▸ Aim of the task: The expected output is the exact lines from the one containing "[00:00:03.46]" through the end of the data, inclusive, and nothing else.

• • • • • • •

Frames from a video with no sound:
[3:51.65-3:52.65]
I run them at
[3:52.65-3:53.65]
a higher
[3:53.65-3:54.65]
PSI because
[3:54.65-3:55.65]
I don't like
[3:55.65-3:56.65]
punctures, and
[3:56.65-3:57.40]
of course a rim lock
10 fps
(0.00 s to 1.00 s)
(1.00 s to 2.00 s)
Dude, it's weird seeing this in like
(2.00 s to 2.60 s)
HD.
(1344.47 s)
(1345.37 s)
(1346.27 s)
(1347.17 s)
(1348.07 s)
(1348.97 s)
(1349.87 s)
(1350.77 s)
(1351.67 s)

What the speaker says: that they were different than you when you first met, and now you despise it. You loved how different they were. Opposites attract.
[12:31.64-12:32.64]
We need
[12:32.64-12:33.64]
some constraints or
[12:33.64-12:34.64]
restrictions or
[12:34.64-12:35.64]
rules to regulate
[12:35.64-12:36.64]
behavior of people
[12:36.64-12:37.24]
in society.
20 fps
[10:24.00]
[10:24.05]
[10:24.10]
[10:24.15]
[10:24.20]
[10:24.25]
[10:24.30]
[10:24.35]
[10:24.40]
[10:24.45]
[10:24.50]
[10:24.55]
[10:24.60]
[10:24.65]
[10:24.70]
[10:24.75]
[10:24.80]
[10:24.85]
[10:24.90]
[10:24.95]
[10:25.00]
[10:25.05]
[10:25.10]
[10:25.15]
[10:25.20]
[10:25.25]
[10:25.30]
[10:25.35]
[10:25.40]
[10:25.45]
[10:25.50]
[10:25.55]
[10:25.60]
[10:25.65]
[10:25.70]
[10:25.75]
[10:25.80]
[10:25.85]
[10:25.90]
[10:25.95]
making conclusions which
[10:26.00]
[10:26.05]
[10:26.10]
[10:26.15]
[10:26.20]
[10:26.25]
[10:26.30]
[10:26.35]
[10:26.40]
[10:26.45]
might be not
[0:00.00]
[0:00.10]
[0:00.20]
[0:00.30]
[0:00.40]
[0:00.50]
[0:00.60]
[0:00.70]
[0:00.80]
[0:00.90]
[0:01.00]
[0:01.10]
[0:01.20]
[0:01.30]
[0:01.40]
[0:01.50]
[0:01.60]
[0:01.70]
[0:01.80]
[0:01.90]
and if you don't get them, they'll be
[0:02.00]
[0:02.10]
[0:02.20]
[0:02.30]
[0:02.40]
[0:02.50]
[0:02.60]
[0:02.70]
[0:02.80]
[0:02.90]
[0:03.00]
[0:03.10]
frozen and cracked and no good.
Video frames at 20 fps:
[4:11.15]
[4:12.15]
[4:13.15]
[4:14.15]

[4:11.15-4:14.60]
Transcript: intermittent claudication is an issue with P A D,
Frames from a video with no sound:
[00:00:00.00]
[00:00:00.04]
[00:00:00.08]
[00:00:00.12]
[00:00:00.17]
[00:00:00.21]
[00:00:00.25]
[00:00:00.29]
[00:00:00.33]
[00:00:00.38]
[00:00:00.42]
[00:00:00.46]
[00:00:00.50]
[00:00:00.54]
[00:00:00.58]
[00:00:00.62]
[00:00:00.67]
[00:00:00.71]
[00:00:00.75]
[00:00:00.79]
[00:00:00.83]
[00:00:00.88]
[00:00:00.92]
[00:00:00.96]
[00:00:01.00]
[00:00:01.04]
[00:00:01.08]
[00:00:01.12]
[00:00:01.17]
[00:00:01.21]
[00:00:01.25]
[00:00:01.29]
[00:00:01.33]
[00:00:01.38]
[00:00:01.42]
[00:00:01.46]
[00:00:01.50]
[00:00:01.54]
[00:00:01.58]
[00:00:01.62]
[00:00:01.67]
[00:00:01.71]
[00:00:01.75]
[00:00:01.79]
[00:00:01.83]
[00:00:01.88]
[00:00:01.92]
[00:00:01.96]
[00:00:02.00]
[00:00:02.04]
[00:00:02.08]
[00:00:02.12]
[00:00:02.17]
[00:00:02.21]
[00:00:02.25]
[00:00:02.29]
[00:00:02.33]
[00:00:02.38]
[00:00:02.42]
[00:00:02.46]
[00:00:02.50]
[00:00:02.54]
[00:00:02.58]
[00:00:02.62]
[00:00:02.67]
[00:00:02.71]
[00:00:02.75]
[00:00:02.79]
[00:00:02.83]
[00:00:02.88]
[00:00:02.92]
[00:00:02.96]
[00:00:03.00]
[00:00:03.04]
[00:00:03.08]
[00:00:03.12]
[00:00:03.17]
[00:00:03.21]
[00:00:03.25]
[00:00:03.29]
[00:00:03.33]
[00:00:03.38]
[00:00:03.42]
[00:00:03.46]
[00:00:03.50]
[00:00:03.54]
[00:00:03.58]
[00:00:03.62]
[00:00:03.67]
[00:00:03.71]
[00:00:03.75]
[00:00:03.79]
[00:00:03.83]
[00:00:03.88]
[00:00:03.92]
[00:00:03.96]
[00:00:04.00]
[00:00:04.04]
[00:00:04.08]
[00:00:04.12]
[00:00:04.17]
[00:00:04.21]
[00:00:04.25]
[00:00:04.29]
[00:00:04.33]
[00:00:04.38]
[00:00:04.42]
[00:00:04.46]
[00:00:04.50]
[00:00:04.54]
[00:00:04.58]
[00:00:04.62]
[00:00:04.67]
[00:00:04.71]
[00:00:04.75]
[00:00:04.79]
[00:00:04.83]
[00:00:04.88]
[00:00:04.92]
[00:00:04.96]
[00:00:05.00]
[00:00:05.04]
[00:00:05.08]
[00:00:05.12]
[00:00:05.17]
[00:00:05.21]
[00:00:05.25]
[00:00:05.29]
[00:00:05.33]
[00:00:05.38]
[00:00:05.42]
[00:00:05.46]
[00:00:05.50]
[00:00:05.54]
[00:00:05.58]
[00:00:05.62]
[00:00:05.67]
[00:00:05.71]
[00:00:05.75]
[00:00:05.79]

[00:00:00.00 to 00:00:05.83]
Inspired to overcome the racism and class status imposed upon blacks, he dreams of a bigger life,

• • • • • • •

▸ Result below:
[00:00:03.46]
[00:00:03.50]
[00:00:03.54]
[00:00:03.58]
[00:00:03.62]
[00:00:03.67]
[00:00:03.71]
[00:00:03.75]
[00:00:03.79]
[00:00:03.83]
[00:00:03.88]
[00:00:03.92]
[00:00:03.96]
[00:00:04.00]
[00:00:04.04]
[00:00:04.08]
[00:00:04.12]
[00:00:04.17]
[00:00:04.21]
[00:00:04.25]
[00:00:04.29]
[00:00:04.33]
[00:00:04.38]
[00:00:04.42]
[00:00:04.46]
[00:00:04.50]
[00:00:04.54]
[00:00:04.58]
[00:00:04.62]
[00:00:04.67]
[00:00:04.71]
[00:00:04.75]
[00:00:04.79]
[00:00:04.83]
[00:00:04.88]
[00:00:04.92]
[00:00:04.96]
[00:00:05.00]
[00:00:05.04]
[00:00:05.08]
[00:00:05.12]
[00:00:05.17]
[00:00:05.21]
[00:00:05.25]
[00:00:05.29]
[00:00:05.33]
[00:00:05.38]
[00:00:05.42]
[00:00:05.46]
[00:00:05.50]
[00:00:05.54]
[00:00:05.58]
[00:00:05.62]
[00:00:05.67]
[00:00:05.71]
[00:00:05.75]
[00:00:05.79]

[00:00:00.00 to 00:00:05.83]
Inspired to overcome the racism and class status imposed upon blacks, he dreams of a bigger life,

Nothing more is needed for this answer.